I can't remember who mentioned it or where, but we should do a cider-off...

Posted by: Bull at January 14, 2009 2:27 PM

Thin but chewy? I'm not sure if I'd like that combo.

I miss Pizzeria Regina. Thin and not chewy!

Posted by: Julie at January 14, 2009 3:20 PM

Thin and not crispy. I'm not a fan of thin and crispy. To me, this pizza is definitely a good chewy. Probably closest to New York style, but I'm not an expert in that, having never been to NYC.

Posted by: James at January 14, 2009 4:21 PM

I'm wary of the oakiness.

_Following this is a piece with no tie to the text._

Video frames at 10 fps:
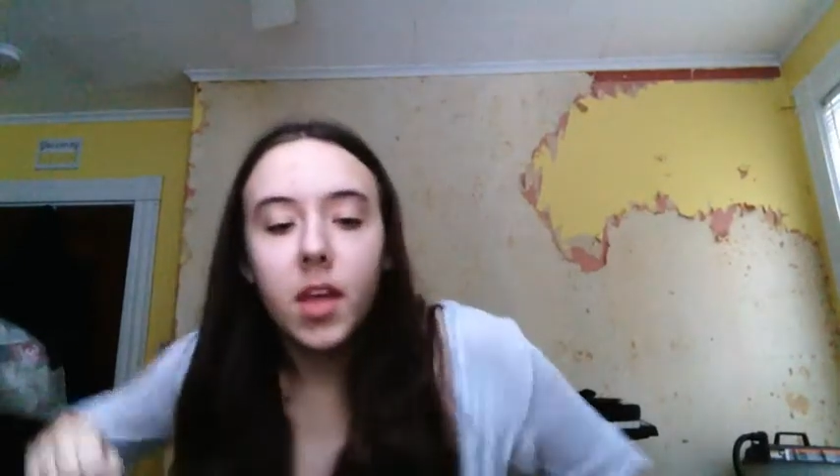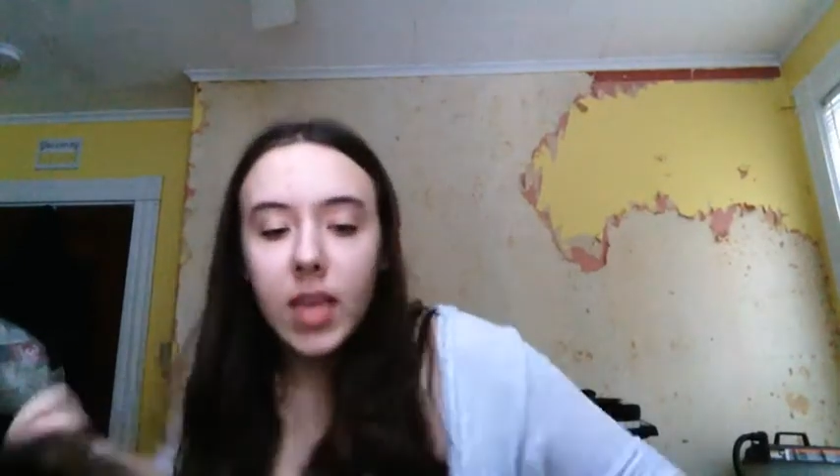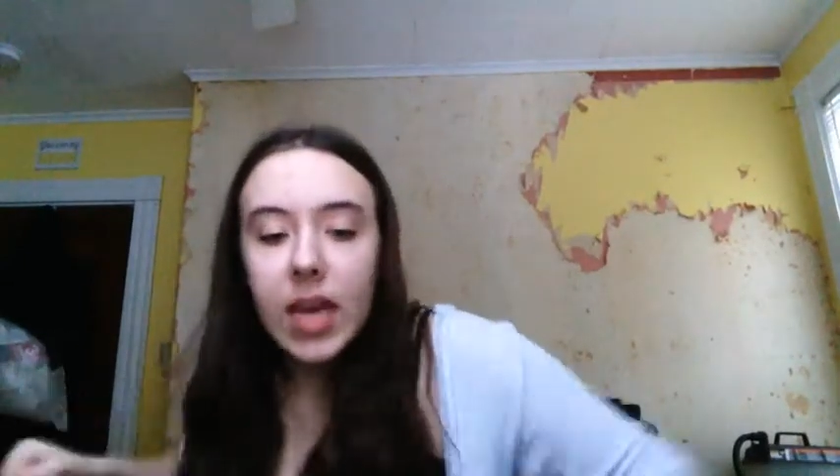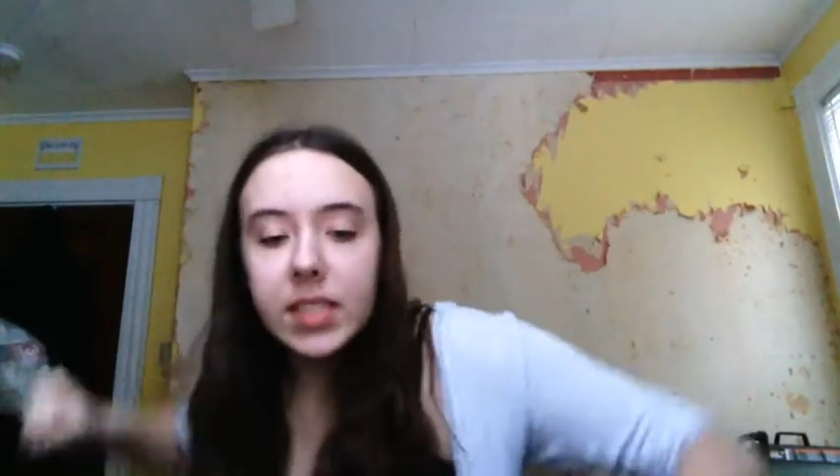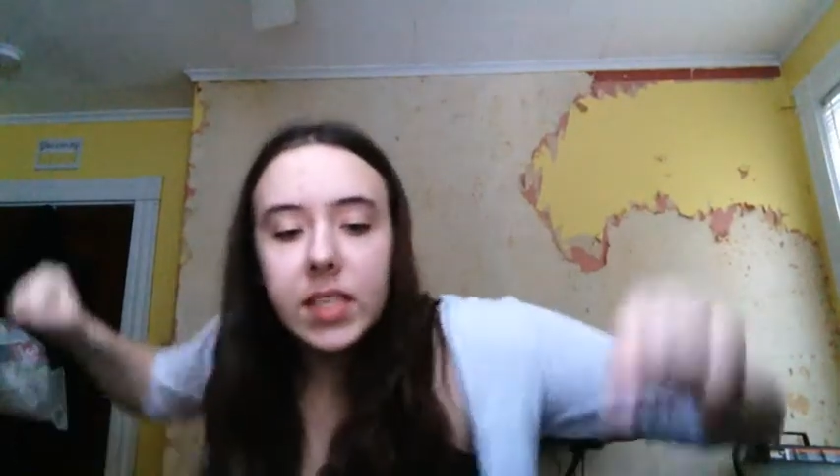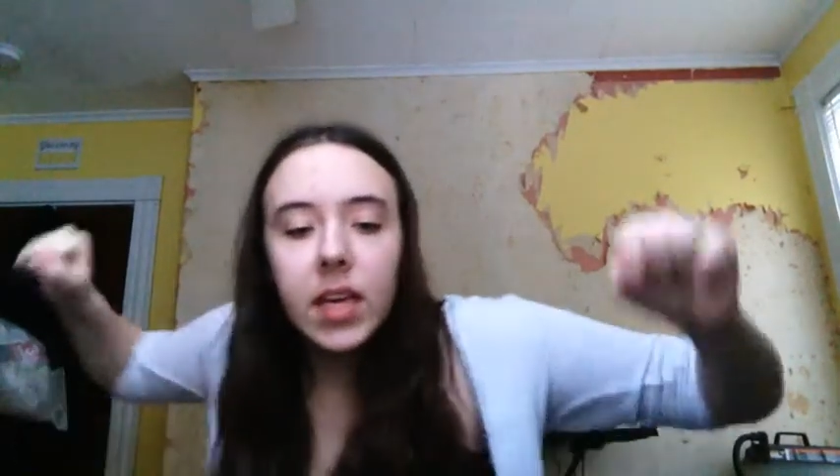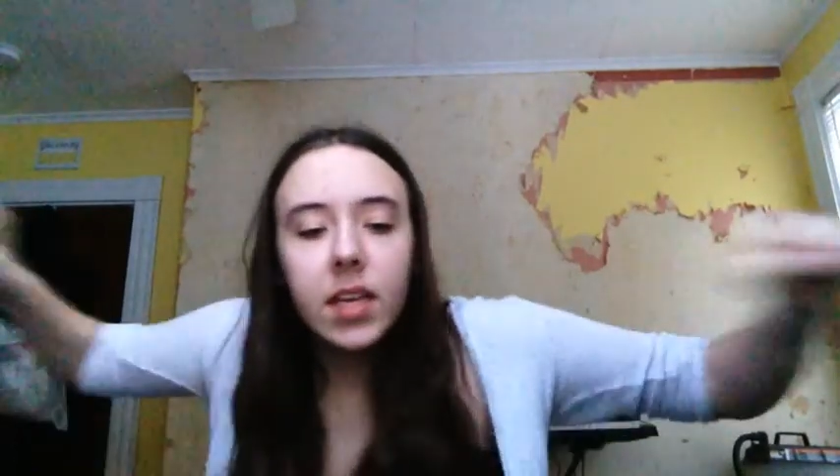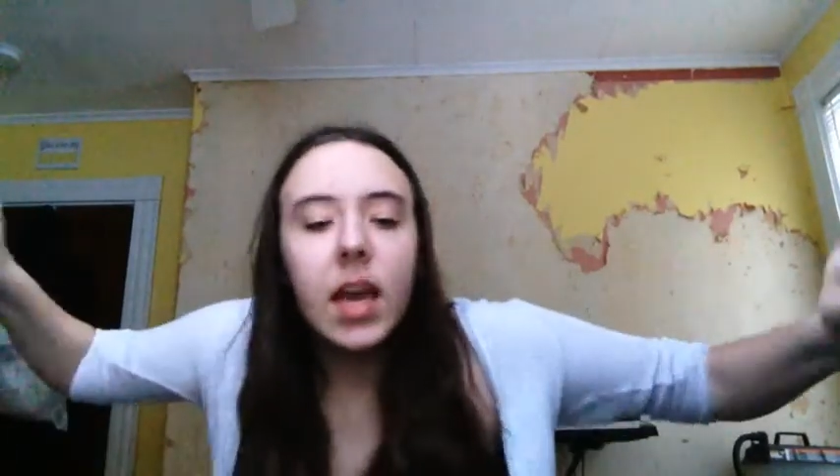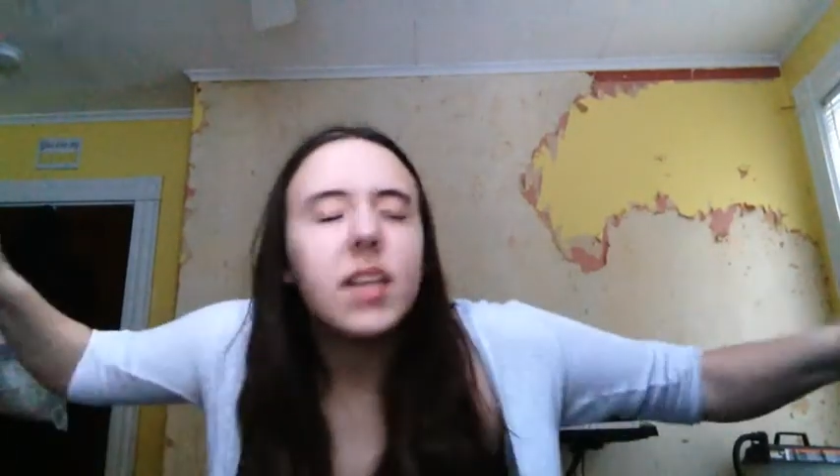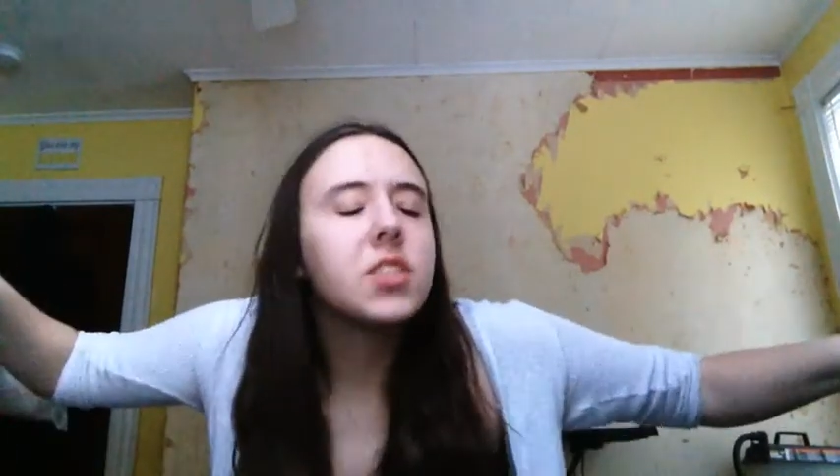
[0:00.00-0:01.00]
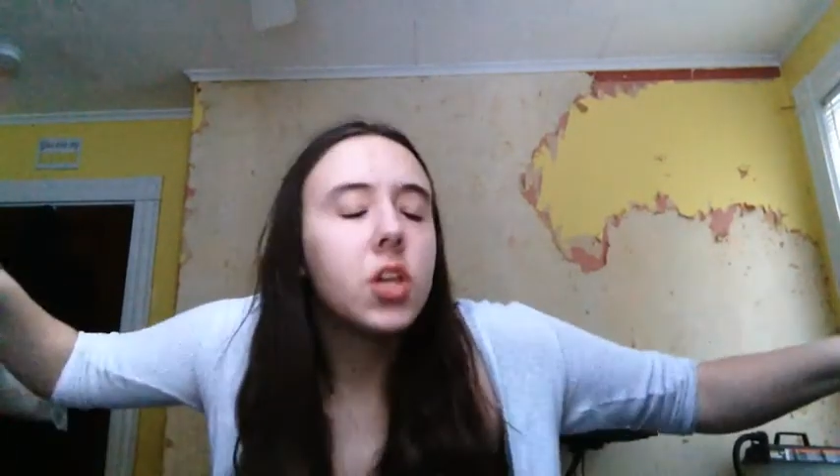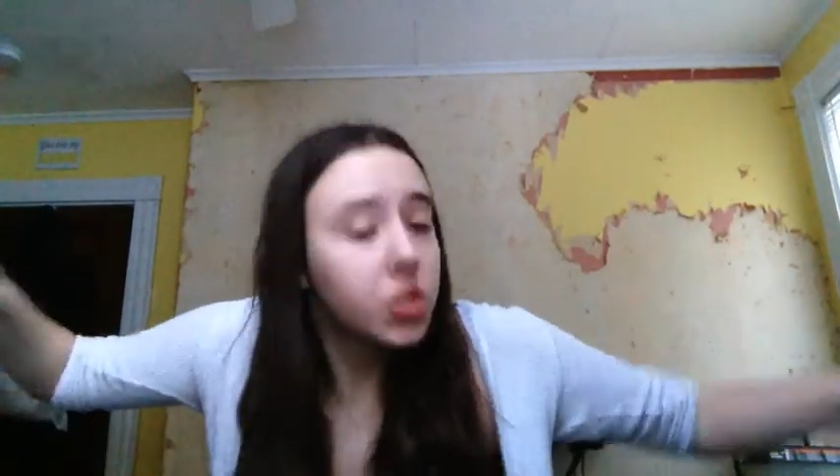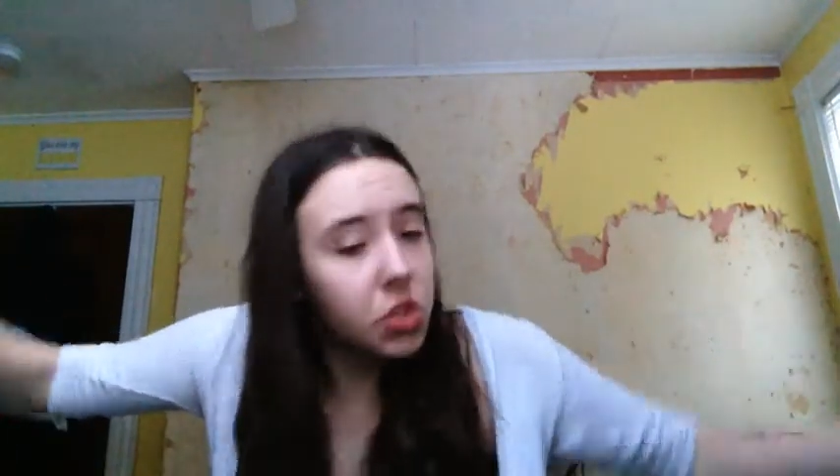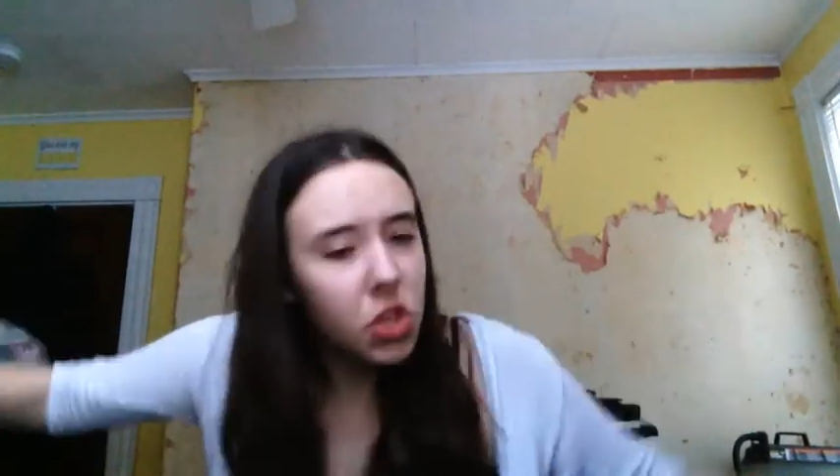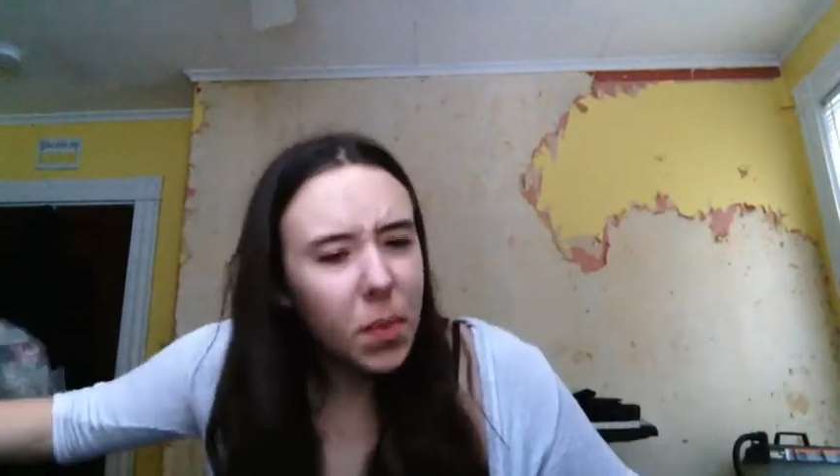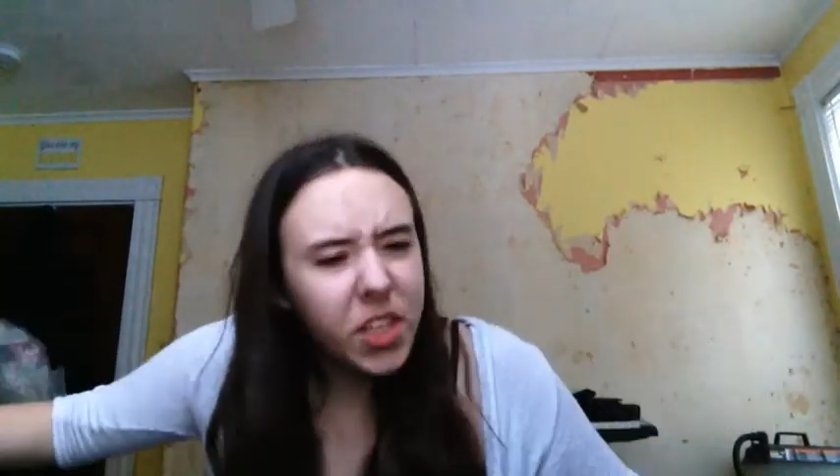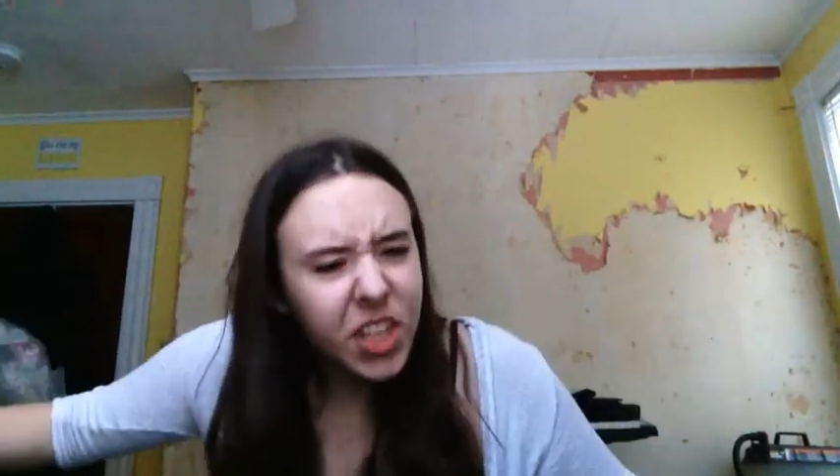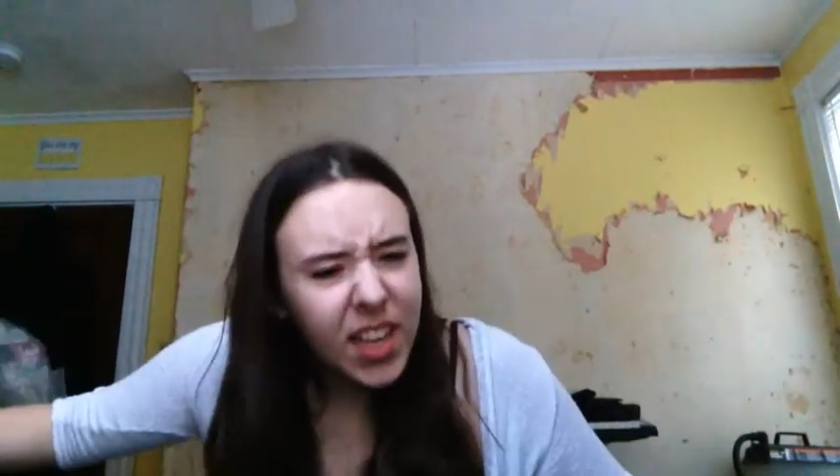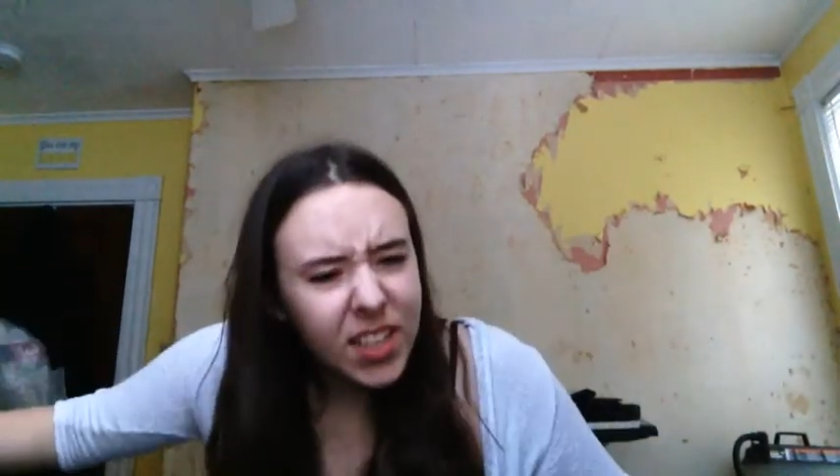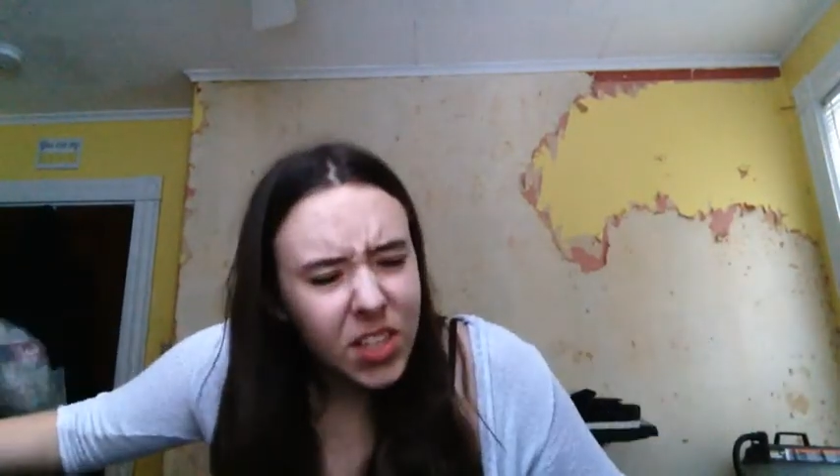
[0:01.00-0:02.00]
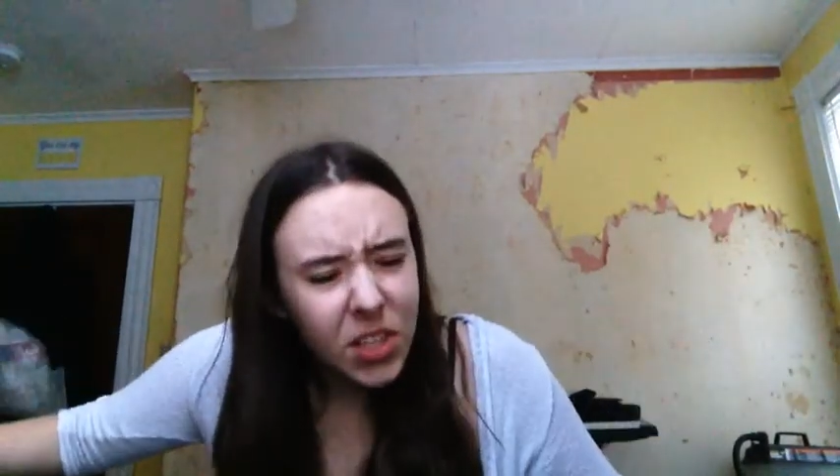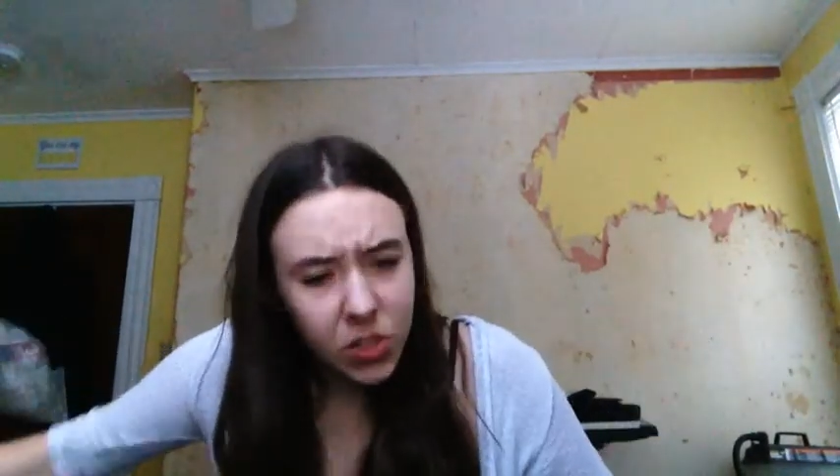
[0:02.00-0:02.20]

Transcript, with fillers: Yes, yes, so much yes,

I always thought I didn't like chardonnay, and I think it was the good folks at the Wine and Cheese Cask in Somerville whose newsletter and selection helped me to realize it was the _oakiness_ that I didn't like.

Still, I like Woodchuck and thank you for bringing this new product to my attention. I will be sure to acquire some this weekend!

Next time you're planning on being in the city, we have got to go to Emma's Pizza in Kendall Sq. http://www.emmaspizza.com/

I adore the pizza there--thin crust with painfully delicious toppings. I think my fave is one they feature fairly often, with pignoli, spinach, and gorgonzola. Ohhhhh...I just ate dinner and the thought of Emma's pizza makes me hungry!

Posted by: Patti M. at January 15, 2009 7:42 PM

That sounds like my kind of pizza.
One of my favorite pizzas was a Greek pizza with roasted garlic, olives, feta, spinach... omg. Oh yeah, I could eat.

Posted by: Julie at January 15, 2009 8:39 PM

I went to Pour Farm last night and Harpoon Rauchfetzen was $3! Can't beat that! They also had a band, Whiskey Affair, who were quite good.

Posted by: Sara at January 17, 2009 5:06 PM

Man, I love that cider. Sadly, it usually gives me a headache (even after just one bottle).

Posted by: Kitten Herder at January 27, 2009 9:42 PM

I need to buy more of this stuff before I can't find it anymore. Emergency pre-storm cider run? Probably not going to happen.